Ce sont des choses pour lesquelles on devra aller au bout de la réflexion, parce que je pense que ce sont des produits d’investissement qui ont des similarités. Il faut comprendre les deux produits, la façon dont ils sont distribués, les enjeux, aussi, relativement aux manufacturiers, les réalités de ces deux industries-là, et il faut arriver à des conclusions. Oui, il y a des différences, qui mériteront de continuer à exister et je suis déterminé à répondre à ces questions-là dans les prochaines années.

C : Pensez-vous que l’AMF est aujourd’hui mieux connue des consommateurs ?

LM : Oui, on fait des sondages annuels, concernant la perception du grand public notamment ou la perception de nos assujettis. C’est toujours difficile parce qu’en général, nos assujettis nous apprécient moins, surtout si on les poursuit !

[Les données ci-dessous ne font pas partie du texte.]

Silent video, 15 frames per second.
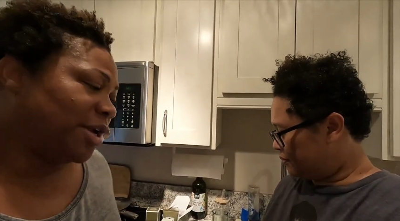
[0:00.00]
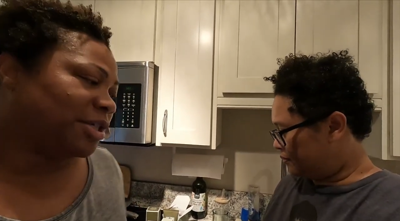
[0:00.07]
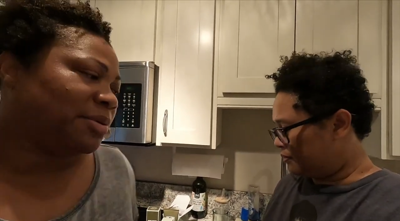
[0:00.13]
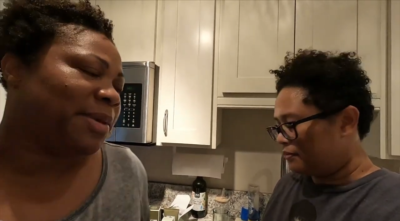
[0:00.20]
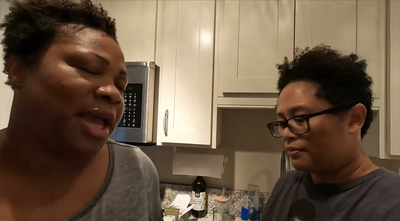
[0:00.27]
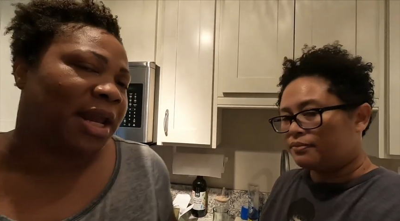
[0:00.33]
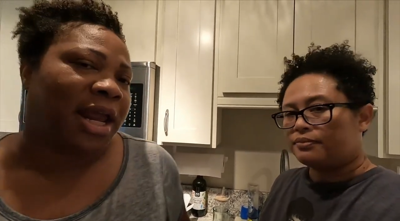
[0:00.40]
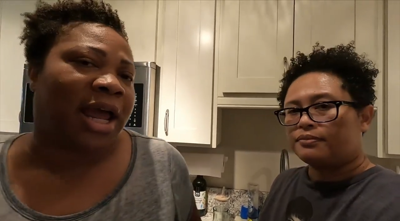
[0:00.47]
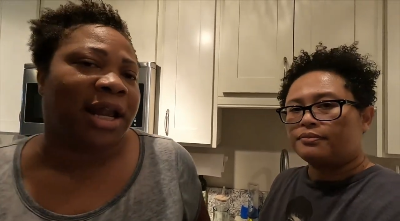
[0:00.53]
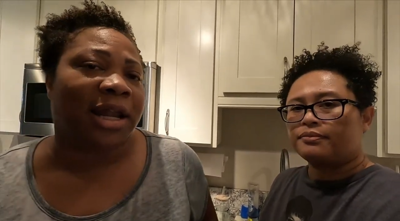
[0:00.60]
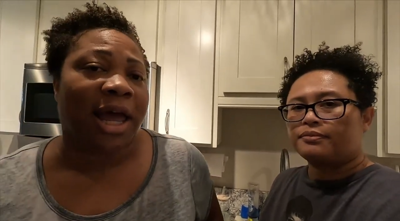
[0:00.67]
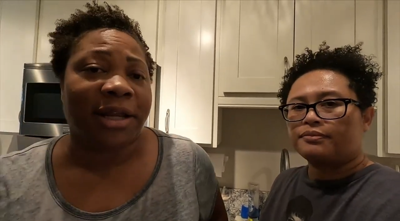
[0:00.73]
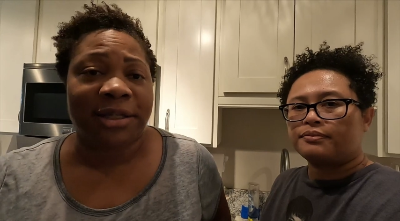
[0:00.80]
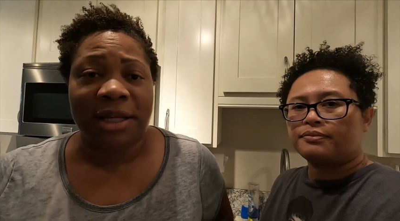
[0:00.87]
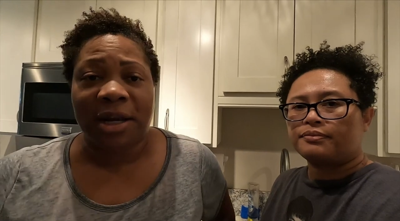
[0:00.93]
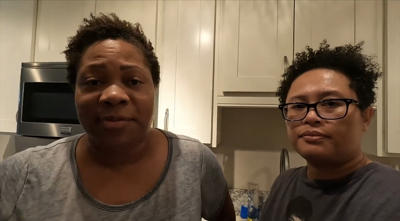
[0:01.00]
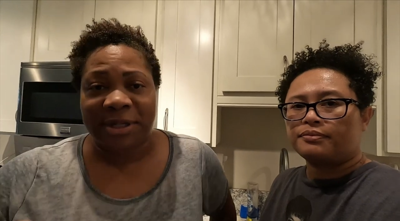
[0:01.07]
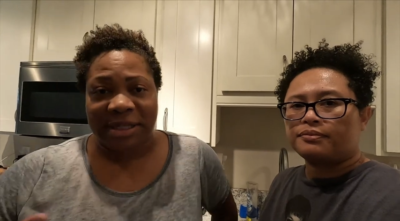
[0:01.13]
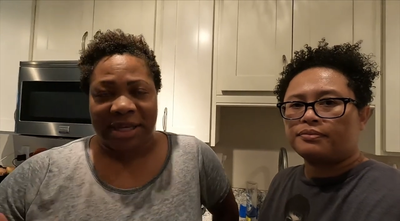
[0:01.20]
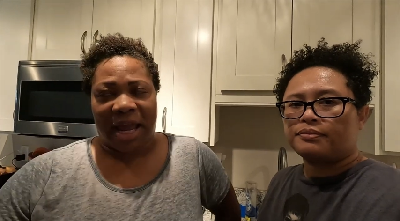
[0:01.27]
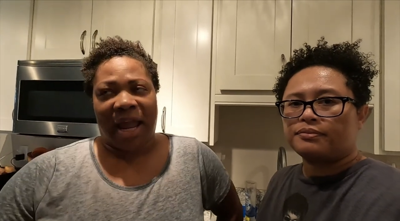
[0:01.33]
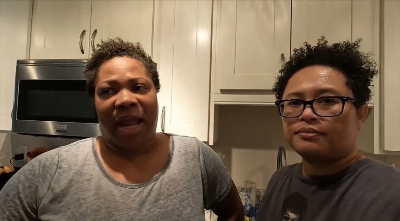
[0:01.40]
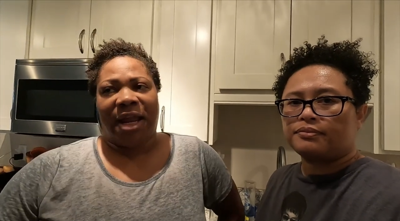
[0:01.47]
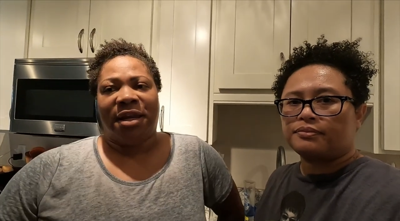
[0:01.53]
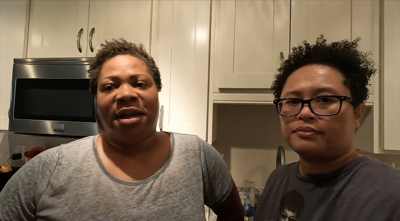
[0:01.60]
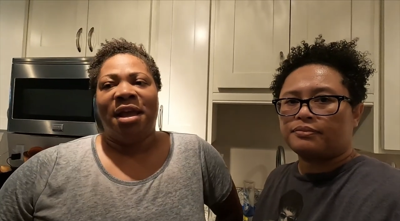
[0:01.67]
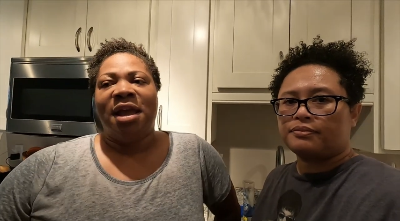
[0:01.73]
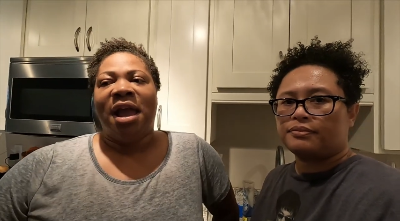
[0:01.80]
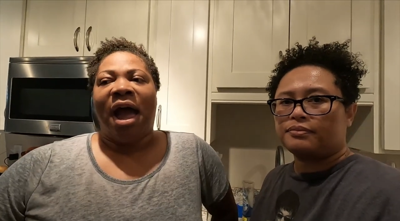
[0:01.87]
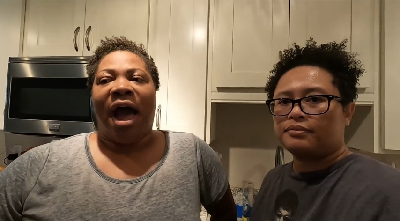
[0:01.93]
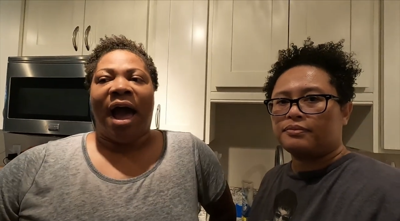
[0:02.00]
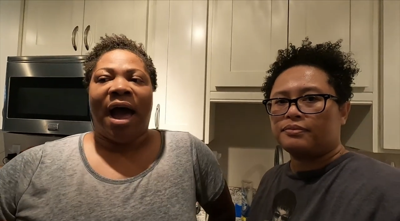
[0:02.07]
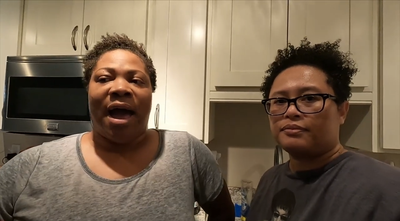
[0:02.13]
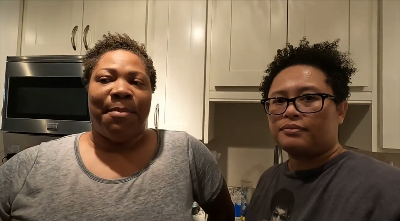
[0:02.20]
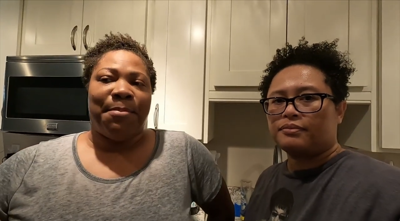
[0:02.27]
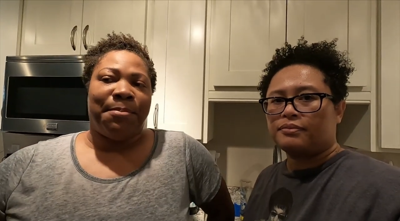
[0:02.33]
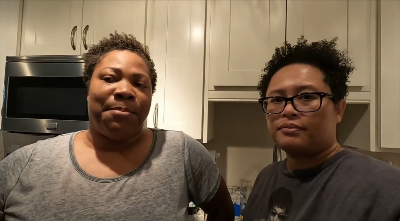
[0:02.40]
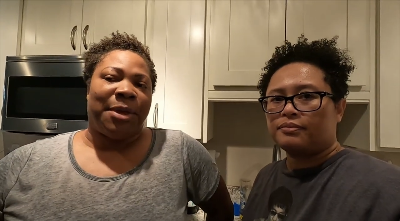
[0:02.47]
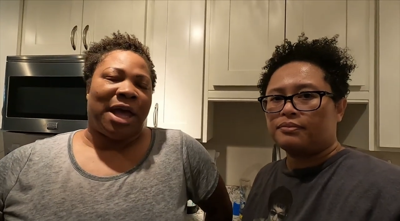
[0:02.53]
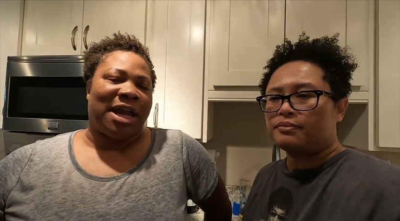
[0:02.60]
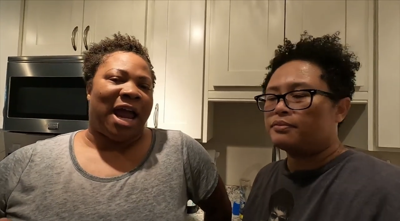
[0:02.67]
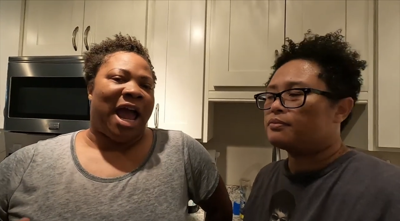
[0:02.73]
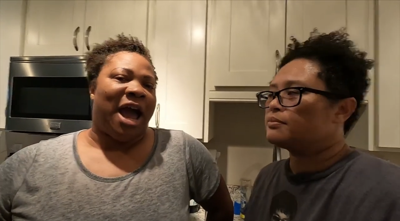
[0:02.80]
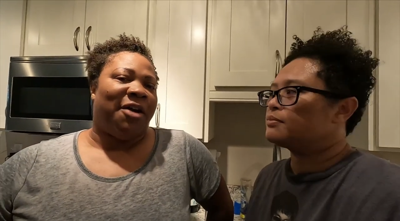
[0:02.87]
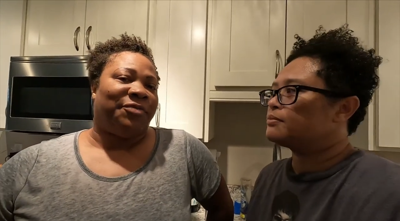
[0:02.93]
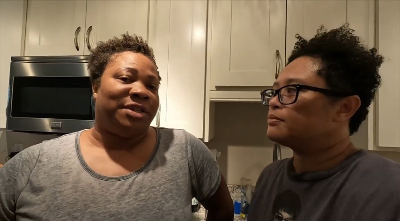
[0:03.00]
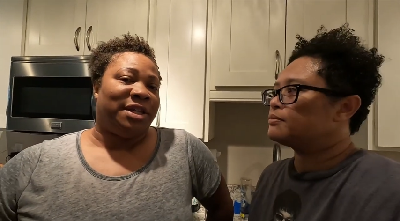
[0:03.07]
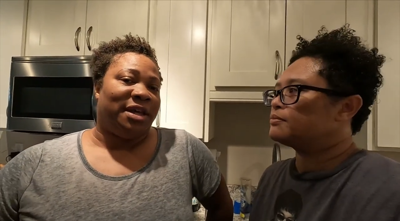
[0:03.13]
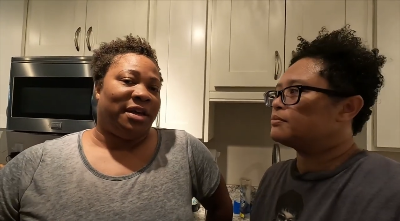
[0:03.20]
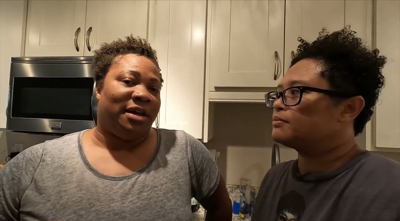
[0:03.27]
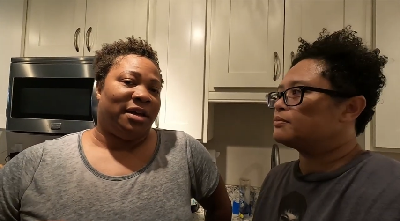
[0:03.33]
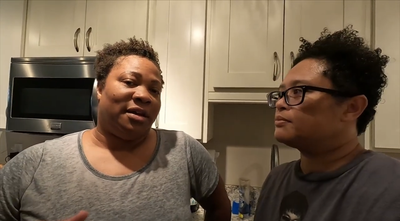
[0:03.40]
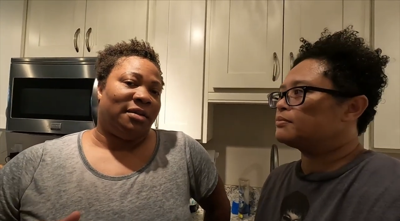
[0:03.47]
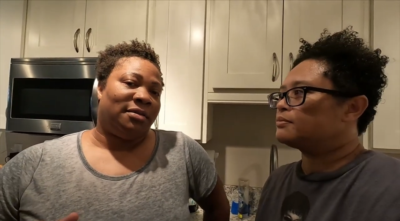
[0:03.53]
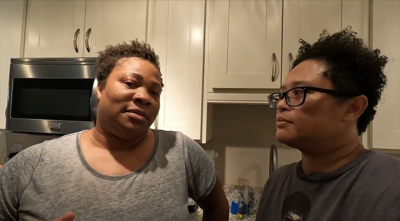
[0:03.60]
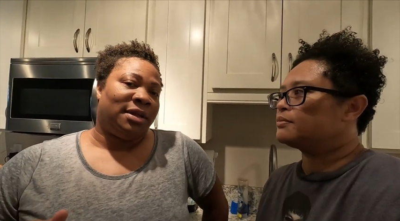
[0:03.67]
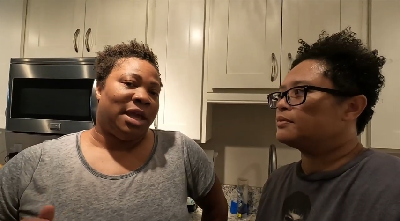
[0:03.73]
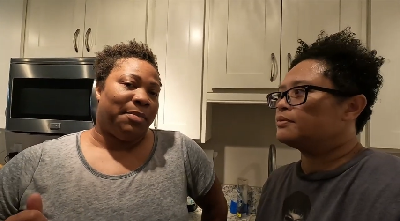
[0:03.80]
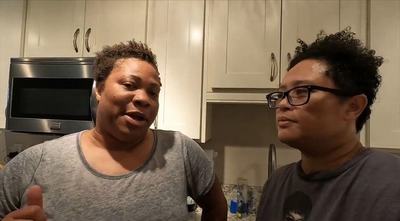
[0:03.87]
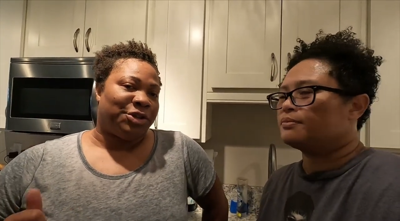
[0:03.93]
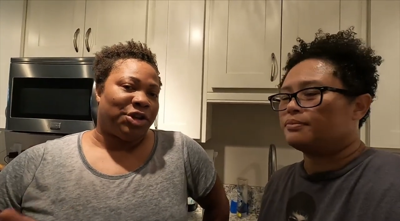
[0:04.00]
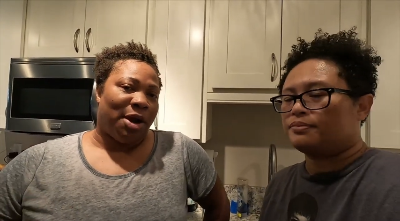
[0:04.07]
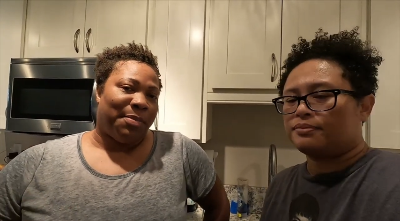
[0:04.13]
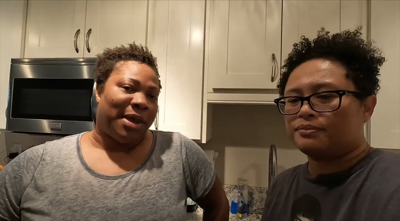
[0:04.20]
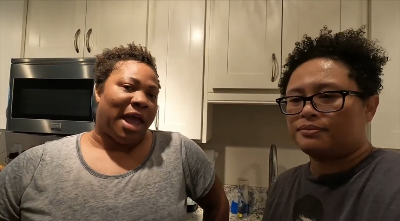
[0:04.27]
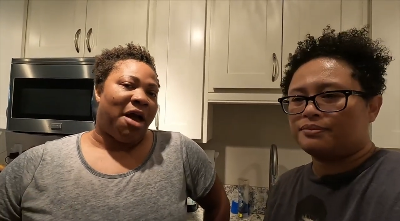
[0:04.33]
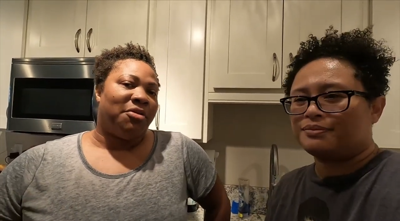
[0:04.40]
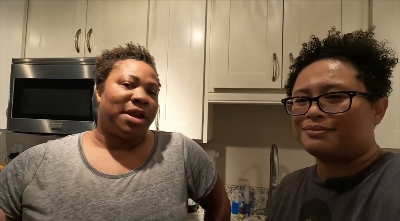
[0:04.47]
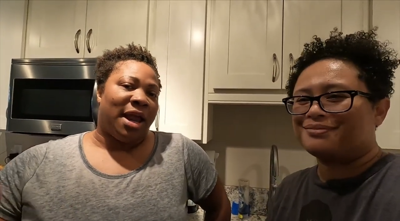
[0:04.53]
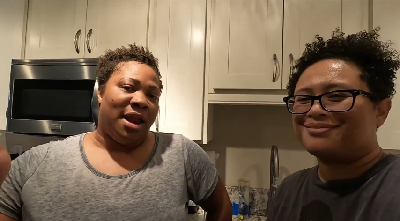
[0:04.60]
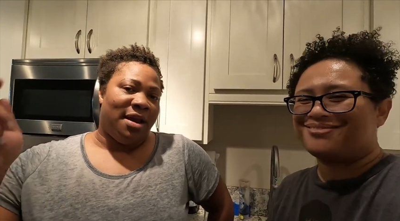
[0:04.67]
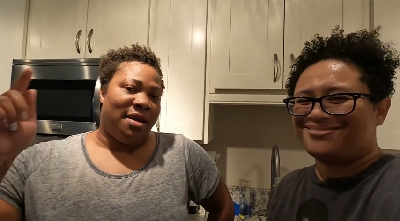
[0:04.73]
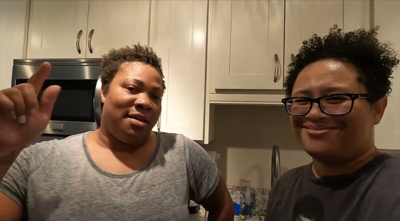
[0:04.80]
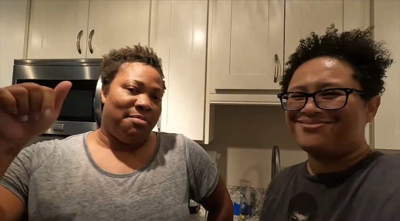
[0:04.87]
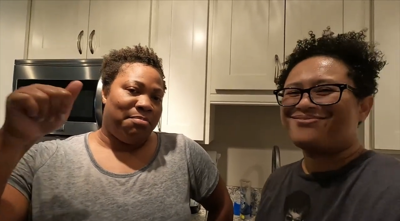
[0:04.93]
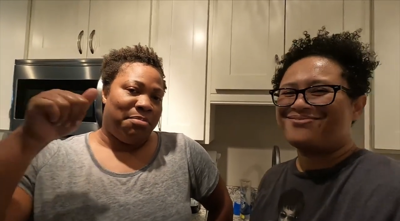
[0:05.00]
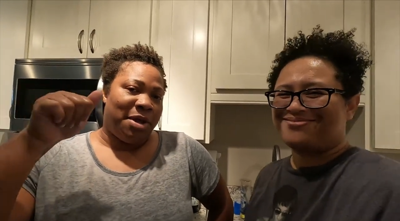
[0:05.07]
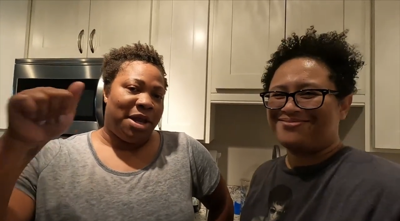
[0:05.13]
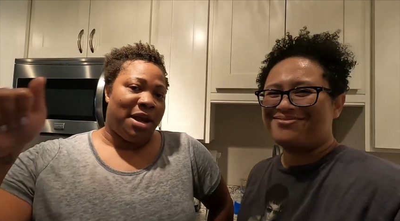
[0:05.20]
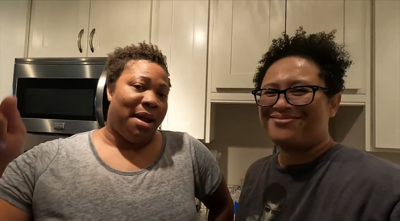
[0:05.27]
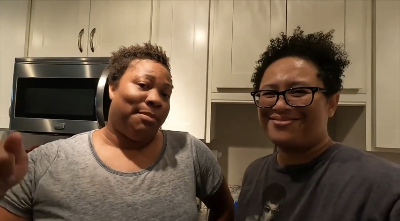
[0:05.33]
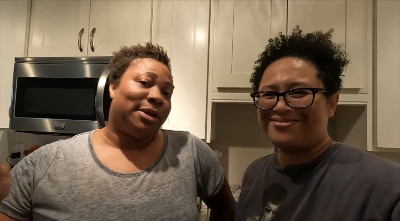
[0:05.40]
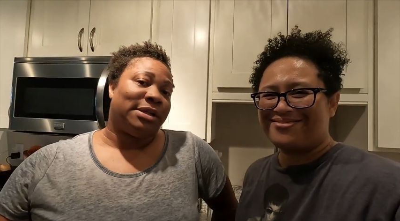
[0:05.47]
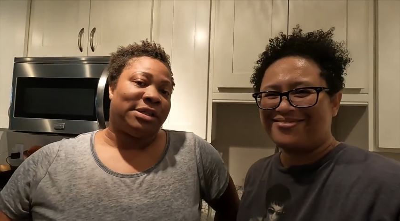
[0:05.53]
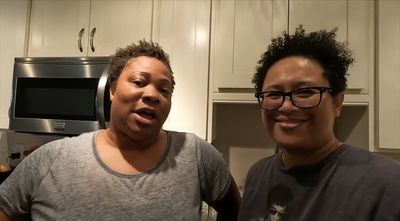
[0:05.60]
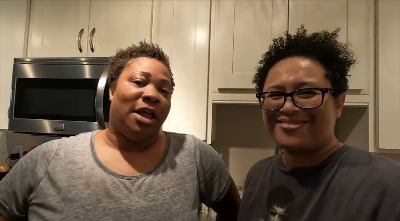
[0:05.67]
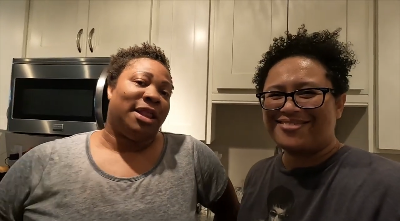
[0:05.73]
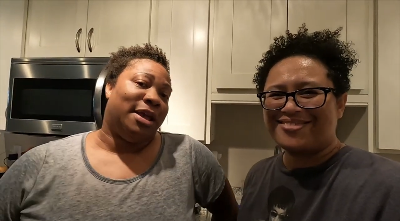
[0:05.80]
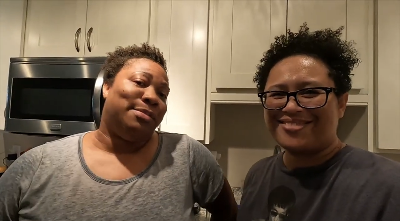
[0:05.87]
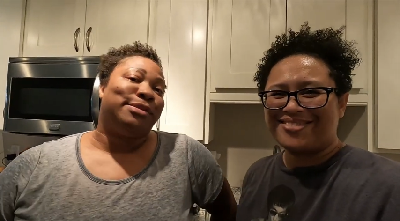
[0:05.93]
Speaker 1: regimen, and like Tina was saying, I'm gonna have to get my Sharpie out and put numbers onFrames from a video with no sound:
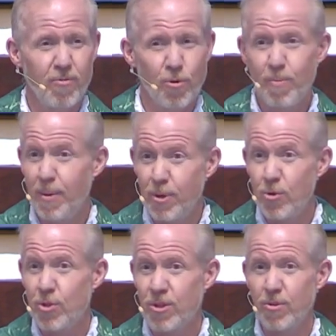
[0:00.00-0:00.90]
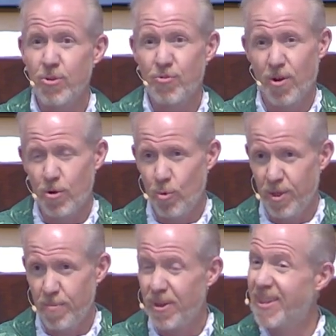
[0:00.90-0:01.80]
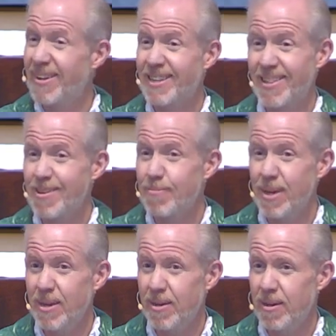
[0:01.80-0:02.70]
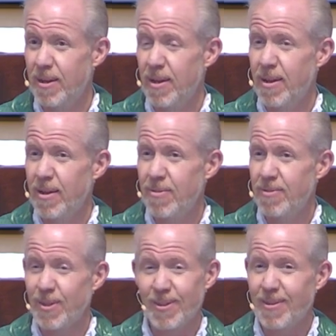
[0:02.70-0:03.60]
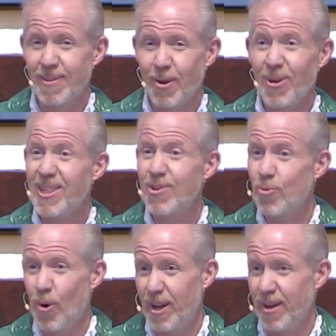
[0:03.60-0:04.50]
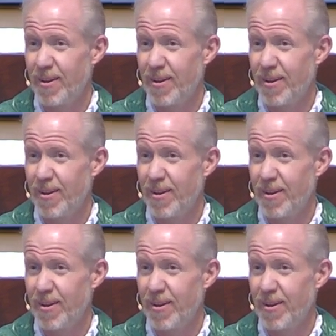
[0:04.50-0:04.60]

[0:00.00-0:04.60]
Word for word: or maybe you still struggle with it, but that doesn't mean that there isn't one.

En 2009, notre taux d’estime du public était assez faible, de l’ordre de 30-35 %, selon mes souvenirs. En 2014, nous étions à plus de 60 %. Donc, on a une notoriété qui a considérablement augmenté au cours des dernières années. Et pourquoi ? À mon avis, parce que l’Autorité pose des gestes qui sont remarqués. Pour arriver à éveiller la population, on a mis des efforts importants sur l’éducation. Et je pense que cela a porté ses fruits.

Il faut dire que le mandat qu’on nous a confié sur les contrats publics a aussi accru le taux de notoriété de l’Autorité. On nous a peut-être davantage vus sous cet angle-là. Pour moi, c’est un mandat bien assimilé, mais c’est à l’écart de notre rôle premier. Donc, oui, on a agi de manière à consolider notre position dans la population québécoise.